EE Undergraduate Teaching Labs Announce New MakerBot 2X 3D Printer in 24/7 & MG22 Labs

The Electrical Engineering Undergraduate Teach LabsThe Electrical Engineering Undergraduate Teaching Labs (EE Labs) rolled out their new MakerBot 2X 3D Printer in the 24/7 and MG22 Labs on Monday, November 4, 2013.

The printer is connected to a dedicated new Windows7 PC.

For use of the MakerBot 2X 3D Printer, please read the detailed instructions that have been prepared by Royce Morris, Electronics Technician on the login screen. Be aware of the necessary cautions and procedures before using this machine. 

For the time being, they are providing one color of ABS filament at a time.

Part of the EE Labs, the 24/7 Lab is accessible via a swipe of a valid Wildcard at any time of the day or night, students can use the lab for personal projects and class-related work. The lab is equipped with power supplies, Oscilloscopes, Function Generators, DMMs, temperature controlled soldering stations and hand tools.

Their goal is to give our students a great place to work on and develop their ideas. Please direct any questions, comments or feedback to Norm Flasch, Electronics Specialist.

3D printers allow users to print 3 dimensional computer files into actual objects, depending on the material being used by the printer.
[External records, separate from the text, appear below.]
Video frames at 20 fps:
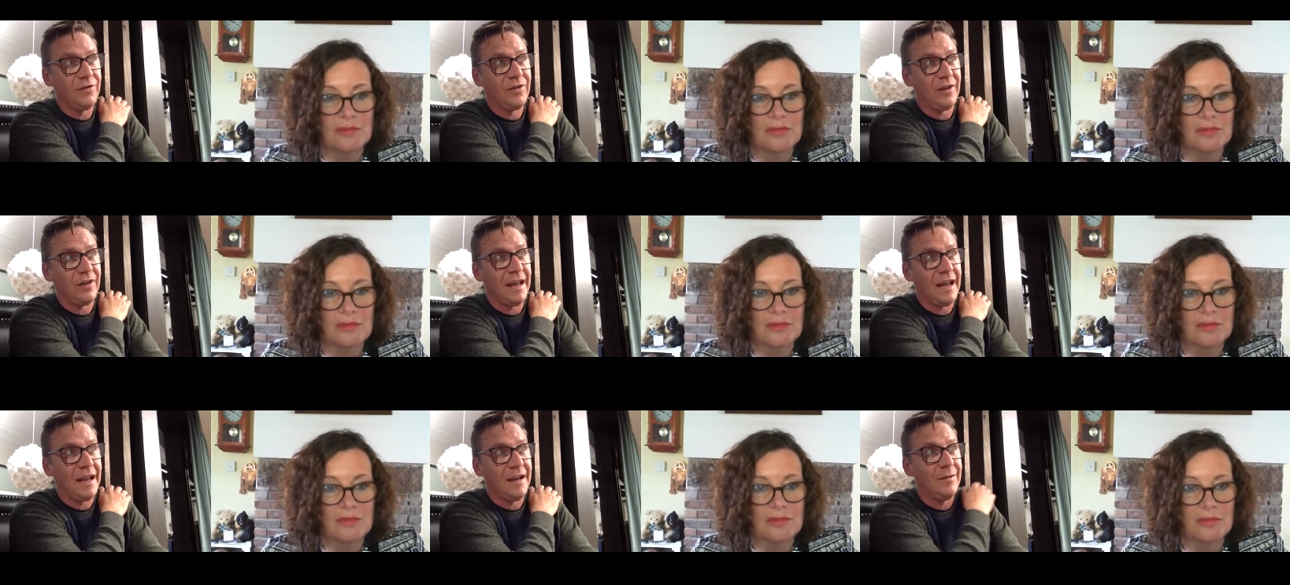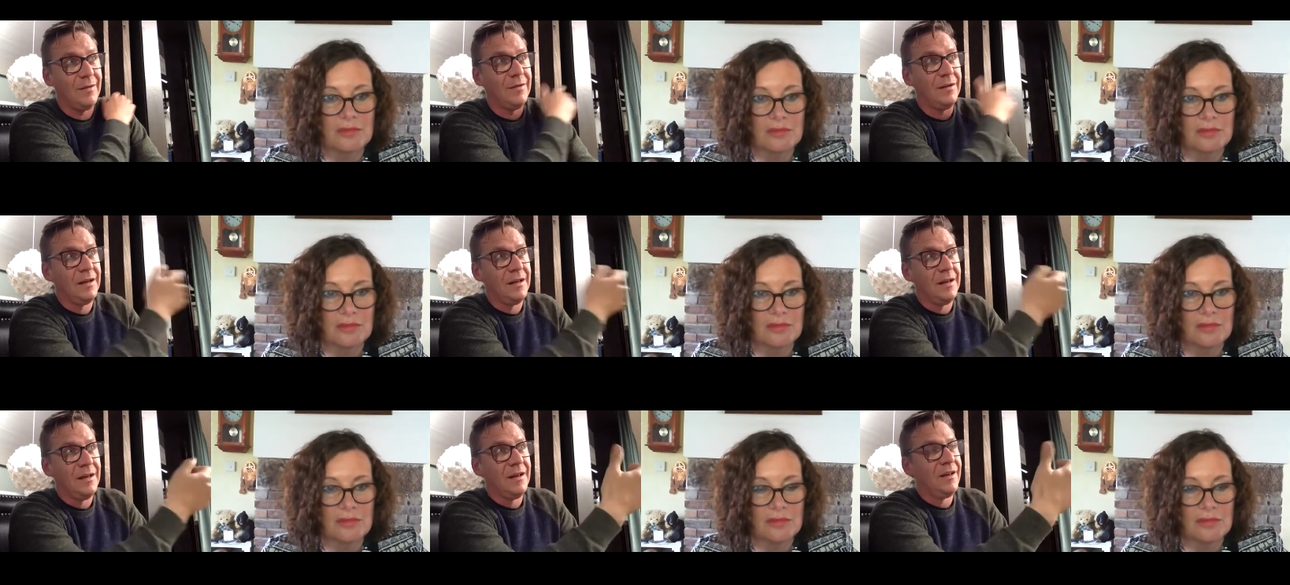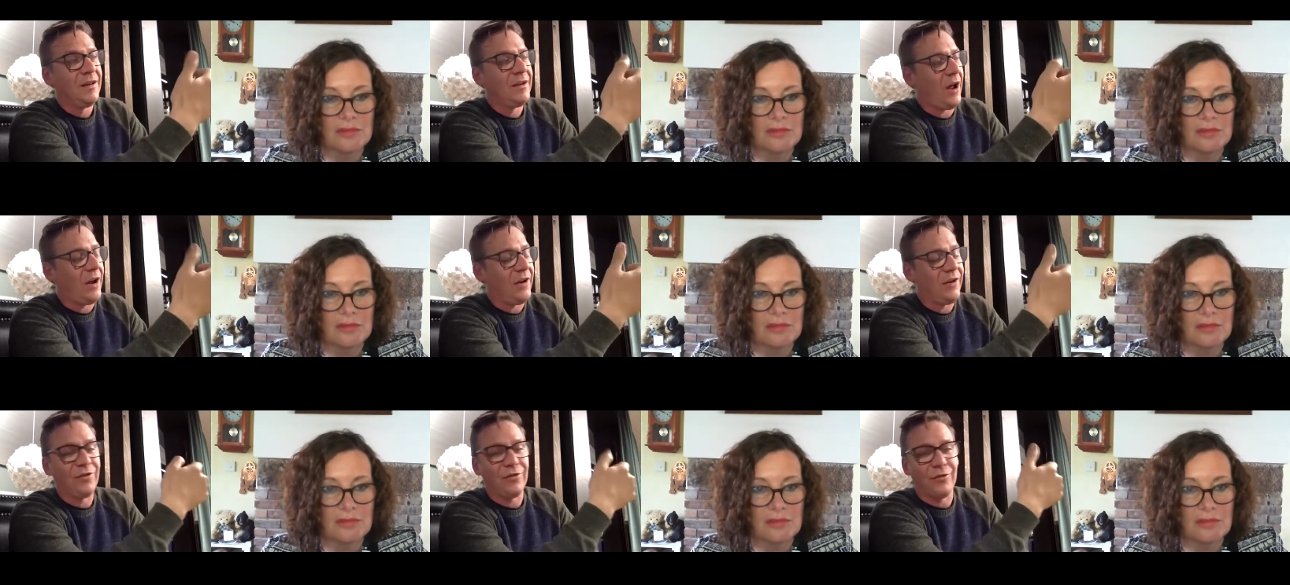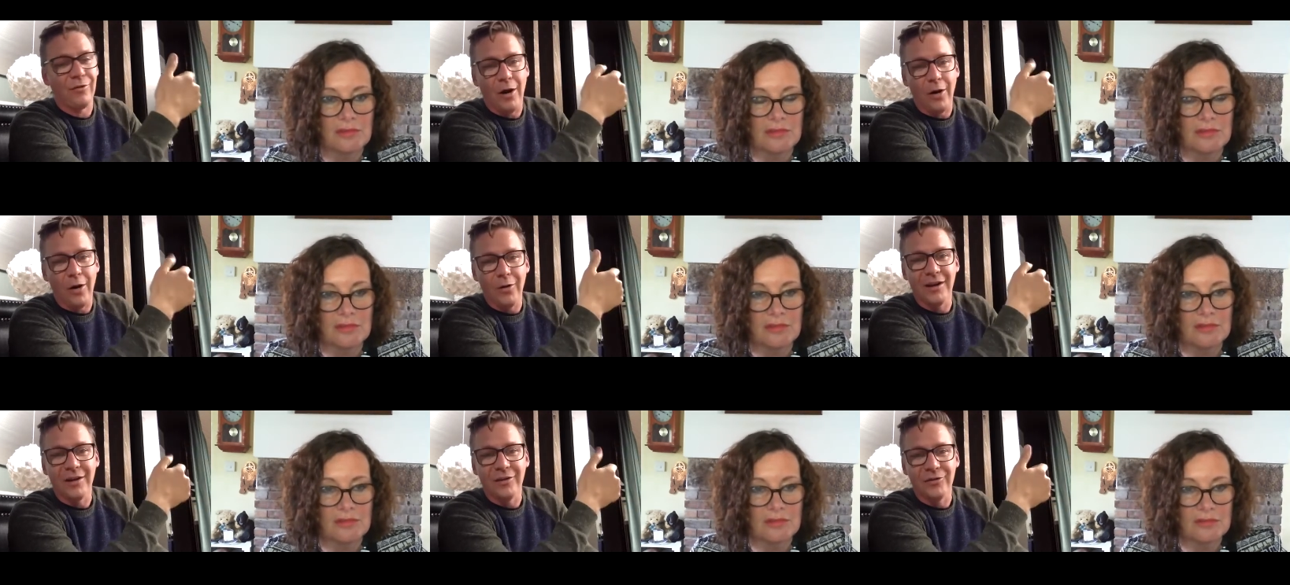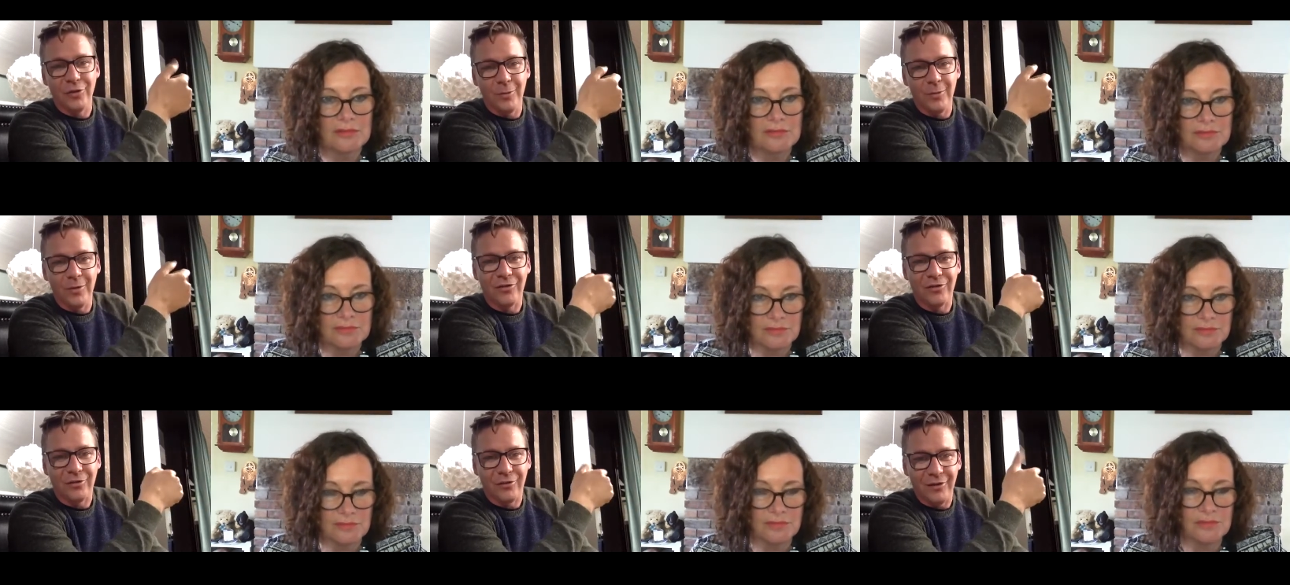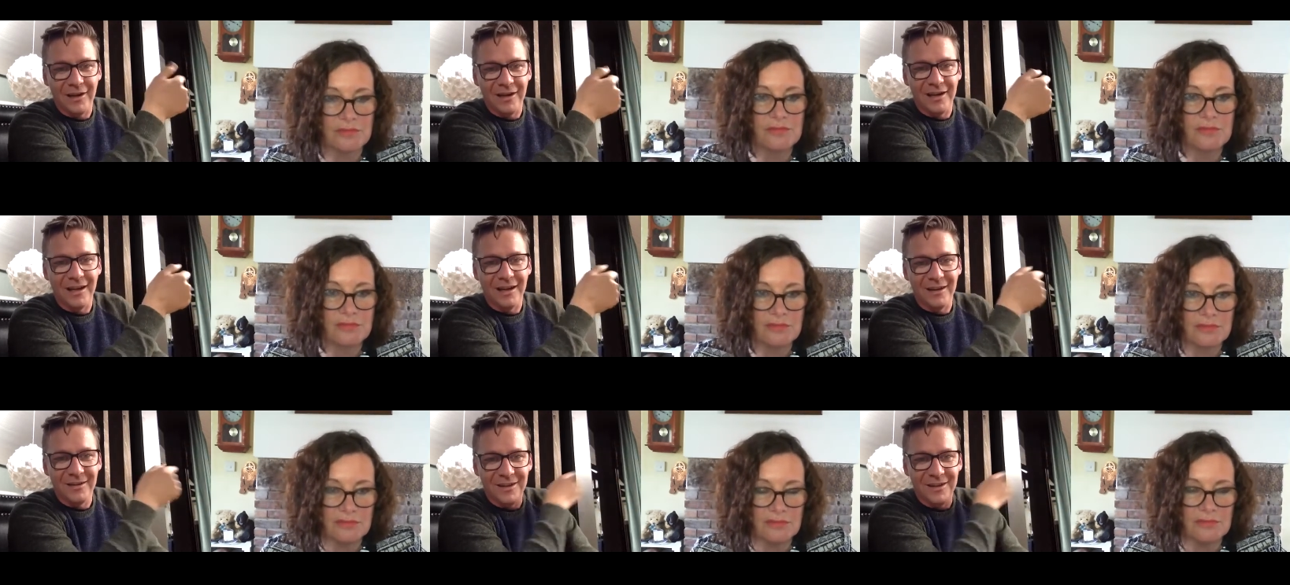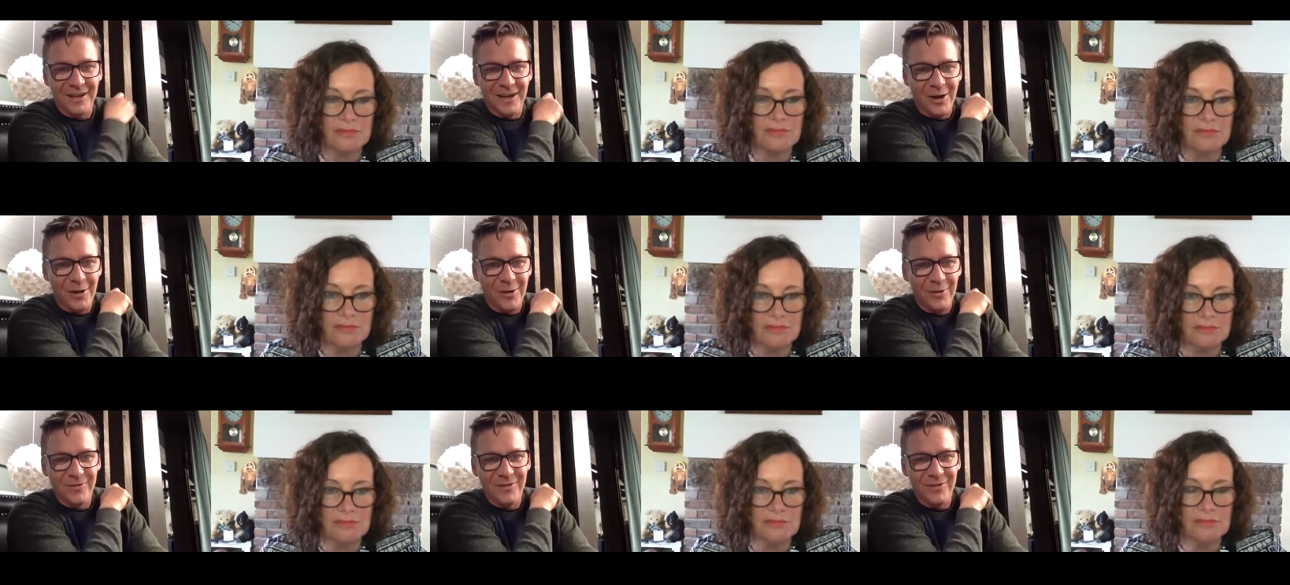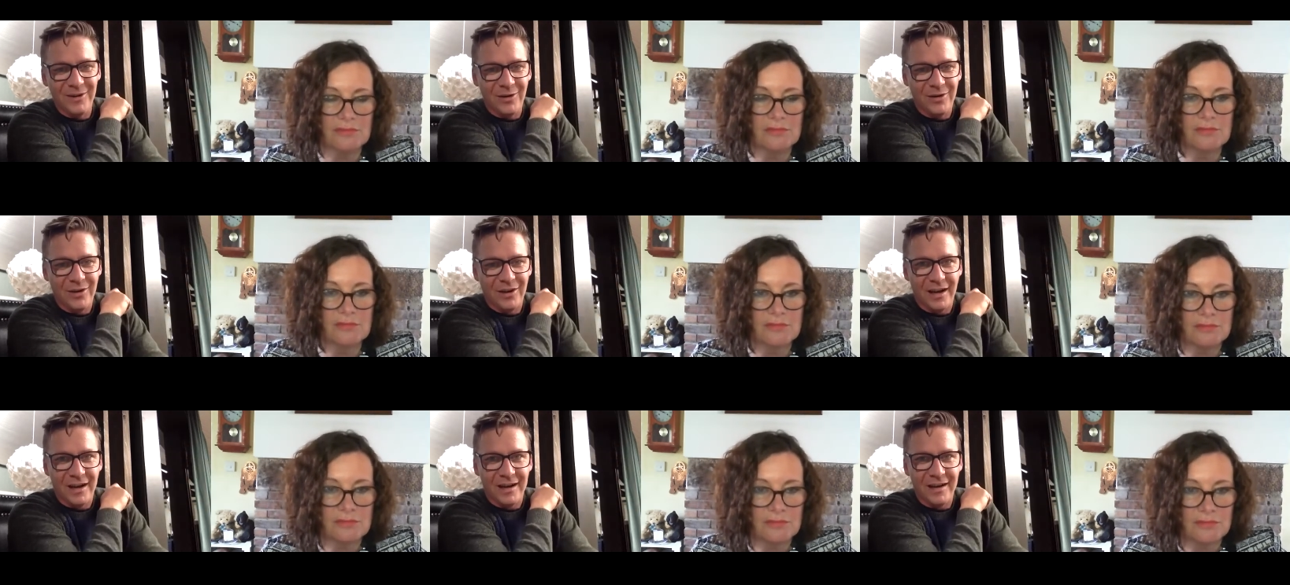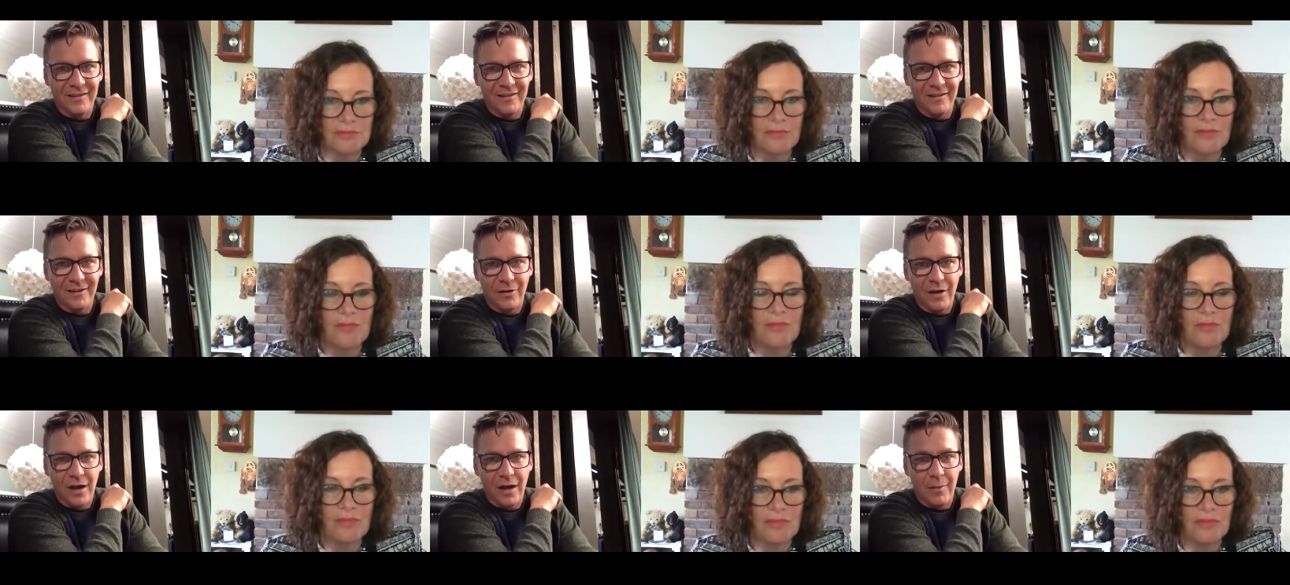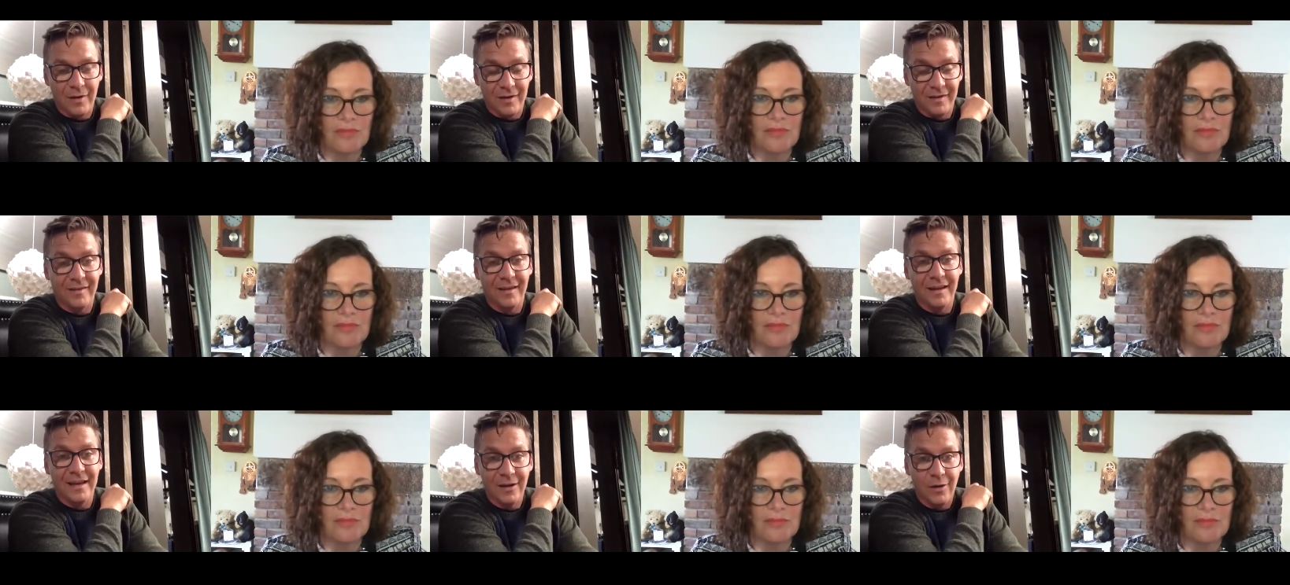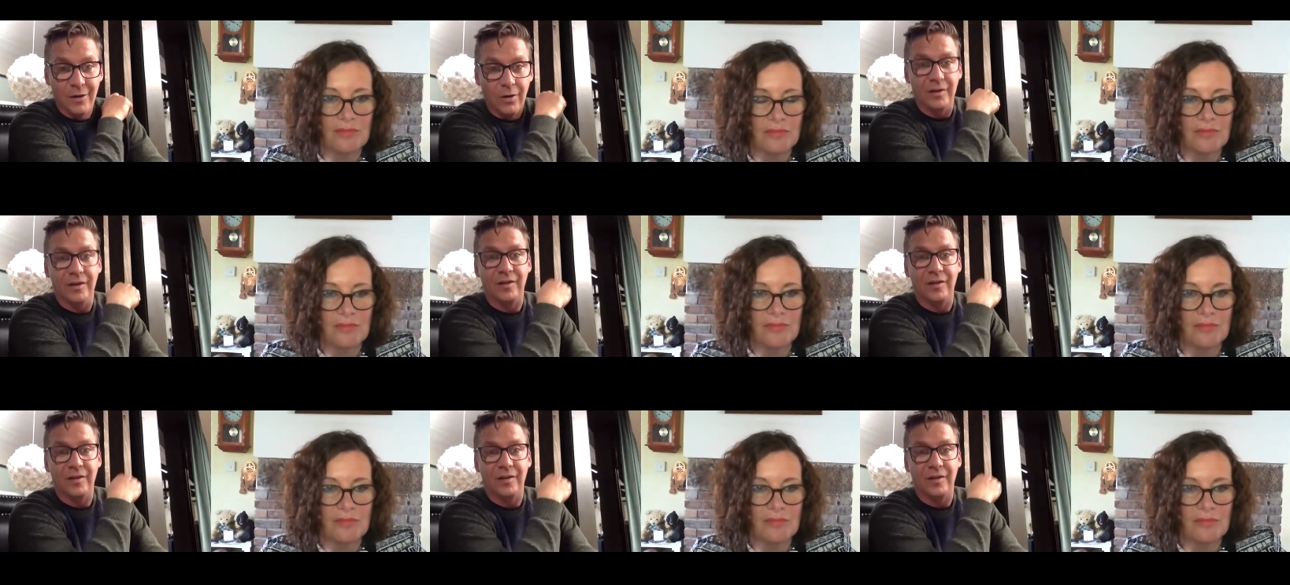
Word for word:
Speaker 1: and then kind of scrolling, double screening, you know, looking at Instagram and seeing all these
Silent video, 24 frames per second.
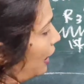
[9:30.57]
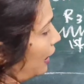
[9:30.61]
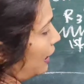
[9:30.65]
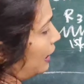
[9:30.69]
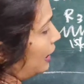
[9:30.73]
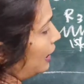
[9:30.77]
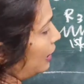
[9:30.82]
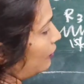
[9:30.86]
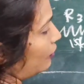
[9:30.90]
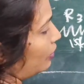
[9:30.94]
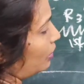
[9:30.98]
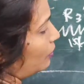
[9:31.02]

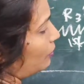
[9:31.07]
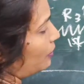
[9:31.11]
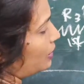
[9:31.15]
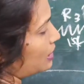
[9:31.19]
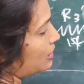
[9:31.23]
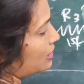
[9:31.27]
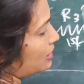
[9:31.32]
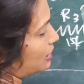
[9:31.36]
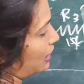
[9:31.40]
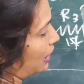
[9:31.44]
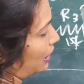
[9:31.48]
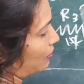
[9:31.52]
I will be
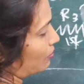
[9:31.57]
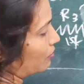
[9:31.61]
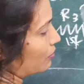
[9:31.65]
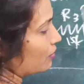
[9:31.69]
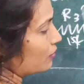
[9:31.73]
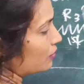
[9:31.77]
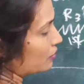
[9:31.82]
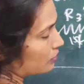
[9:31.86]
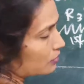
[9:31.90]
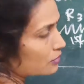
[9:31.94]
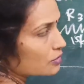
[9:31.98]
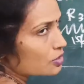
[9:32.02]

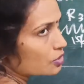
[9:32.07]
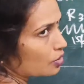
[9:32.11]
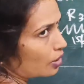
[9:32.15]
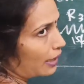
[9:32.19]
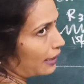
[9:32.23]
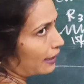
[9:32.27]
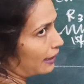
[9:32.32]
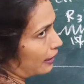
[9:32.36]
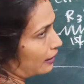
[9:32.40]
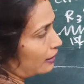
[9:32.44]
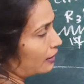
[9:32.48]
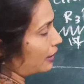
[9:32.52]
same. So
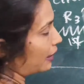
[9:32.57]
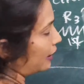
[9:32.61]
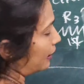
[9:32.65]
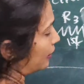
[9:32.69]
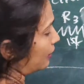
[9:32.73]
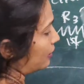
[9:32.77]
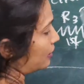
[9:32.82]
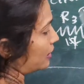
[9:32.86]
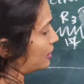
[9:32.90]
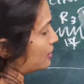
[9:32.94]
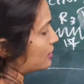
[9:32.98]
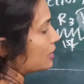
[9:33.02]
I can
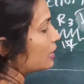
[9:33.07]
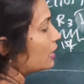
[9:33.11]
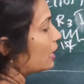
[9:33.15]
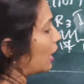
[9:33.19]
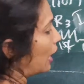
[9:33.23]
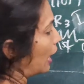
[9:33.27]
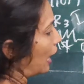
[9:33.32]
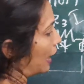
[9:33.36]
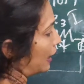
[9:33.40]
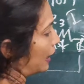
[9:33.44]
take it as a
One company leading the way for consumers is MakerBot and their Replicator 2x is in hot demand.

The Replicator 2, is the newest model of 3D printer from the company. The build plate is significantly bigger than its predecessors, with the ability to spit out creations that measure 11.2 x 6.1 x 6.0 inches (410 cubic inches). That's a full 37 percent larger than the original Replicator, but the machine itself is the same exact size.

The frame is no longer assembled from laser-etched wood, instead there's a powder-coated steel frame with PVC plastic sides to help shield the various moving parts and lend an air of professionalism to the affair. The extruder is designed specifically for use with MakerBot PLA, a new plastic material based on corn, that Bre Pettis claims wont expand when exposed to the heat -- which means it wont contract when it cools, leading to smoother printed objects and less cracking.

The new printer has a resolution of 100 microns, by comparison, the original Replicator had a layer resolution of 270 microns. Now each layer of plastic is as thin as a sheet of copy paper, resulting in smooth printed prototypes.